Generally so far in 2014 (and specifically over the last three months), the performance tree for UK equity funds has been well and truly shaken.  Whilst the average fund has barely changed in value over both of these periods to date (at time of writing), there has been a marked difference between the average and worst performing funds.  This has been characterised by a reversal of many of the trends that persisted through much of 2012 and 2013.  A number of themes – some of which are interrelated – have turned.  The very strong outperformance of the FTSE250 Index has turned into modest underperformance.  Companies exposed to the UK domestic economy enjoyed super share price rides in the past two years, but have come slightly unstuck in 2014 as the spectre of rising interest rates puts downward pressure on valuations and expectations for future profit growth.  Similarly, the trend of backing share price momentum can only take a fund manager so far; eventually valuations can stretch no more, and some of the stock market’s darlings have come crashing down to earth.

We have not been immune to these factors ourselves, and we have slightly underperformed the average fund over both these short time periods, but maintained a strong performance track record over all other periods.  In part we have reacted to these changing events by making some modest changes to the portfolio; however, in part we have also accepted some small short term set backs as we see them as being temporary in nature.

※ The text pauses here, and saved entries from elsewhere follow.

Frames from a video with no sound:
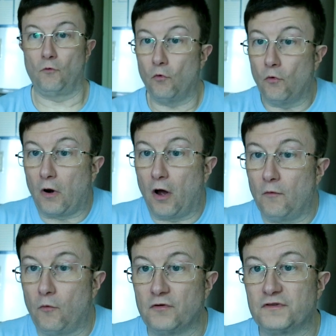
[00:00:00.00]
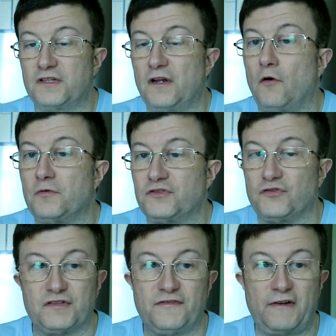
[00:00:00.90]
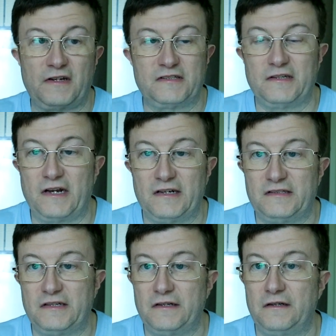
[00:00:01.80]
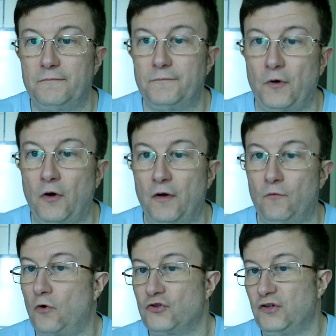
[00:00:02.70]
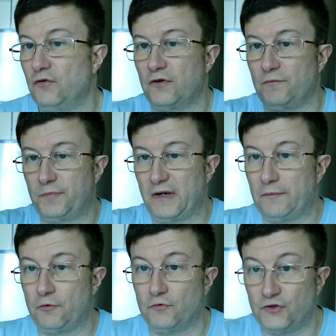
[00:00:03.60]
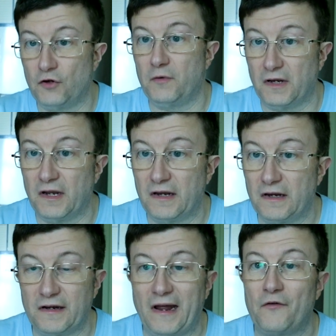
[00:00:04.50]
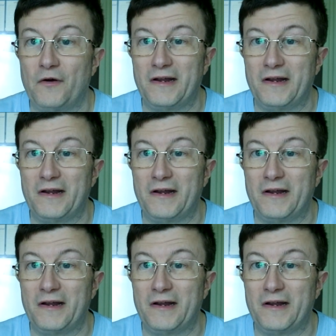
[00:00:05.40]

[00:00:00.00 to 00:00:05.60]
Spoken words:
All I was just fascinated by watching other people doing it and how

Where we have not been inclined to make changes to the portfolio is where share prices have been impacted by the direct (and indirect) impacts of a stronger UK economy and the consequences of normalising both monetary policy and the drivers of growth against that backdrop.  This falls into two categories.  First, the risk that the direct measures policy makers need to take to cool down the London residential property market will hurt what is still only a fragile recovery in the rest of the country.  In response we believe that the Bank of England realises that interest rate rises are the wrong tool to address the London market, and it will take other policy measures to meet the specific requirements of the London market without compromising recovery elsewhere.  The second is the indirect impact that the strengthening UK economy is having on the value of Sterling, and then by extension, the impact on the value of profits earned by businesses with overseas operations.  In our view, Sterling has appreciated relative to other currencies due to the fact that its economy is emerging quicker from intensive care than others.  We do not believe that it reflects a long term shift in the terms of trade between the UK and other countries.  Therefore, this trend is likely to stabilise and ultimately reverse as time passes.  So what is currently a headwind for many companies will turn into a tailwind again.

However, we have made significant changes to the portfolio.  We have undoubtedly mitigated some of the pain associated with the last few months by substantially increasing liquidity in the portfolio.  We are always acutely aware of the price we pay for an investment, and by extension the value we can realise for investors if valuations get stretched.  In three instances we have critically appraised the value of a business we own, and concluded that we are likely to find better value elsewhere.  These sales have been discussed in our monthly factsheets, but I can summarise them here;  AstraZeneca, where the excitement over the new drug pipeline and corporate activity in the sector has over compensated for the risk involved in delivering new drugs and the pain associated with key blockbuster drugs coming off patent over the next three years.  Victrex, where the valuation of the shares reflected the traditional operational gearing in the business, but we have concerns that the actual growth in profits might lag behind what the market as a whole is expecting.  Smiths Group, where we are increasingly sceptical that the conglomerate nature of the business will be unwound, therefore the shares look fully valued without structural change to crystalize value.

All of this leaves us with a little under 20% of the portfolio’s value in cash.  There may have been some upside in sitting with cash as markets feel pressured.  More importantly for us, the shake out in valuation of many of the types of businesses we have described above has left us with a myriad of investment opportunities.  In the instances where we are putting a lot of our research efforts, share prices may have only fallen by 10% to 20%, rather than a catastrophic collapse in value; but that is enough to make valuations more realistic.  It is either 10% or 20% more upside for our investors, or it is 10% or 20% more downside protection if market uncertainty drifts into the Autumn.

All other things being equal, we are likely to have used a substantial amount of this cash by the end of the summer.  Whilst we won’t flag what it is we are likely to buy, it is fair to say that our new investments will counterbalance some of the portfolio’s existing biases.  We are likely to add some smaller companies to balance the weight we have in large and mid caps.  We are also likely to add a better geographic balance to a portfolio that has a lot of UK domestic earnings.  We will also look to build up exposure that is less sensitive to changes in UK interest rates than we already have.

In summary, we have (perhaps perversely) enjoyed the last three months.  We have been more active with potential new investment ideas than at any time since the start of 2012.  Let’s hope that history repeats itself.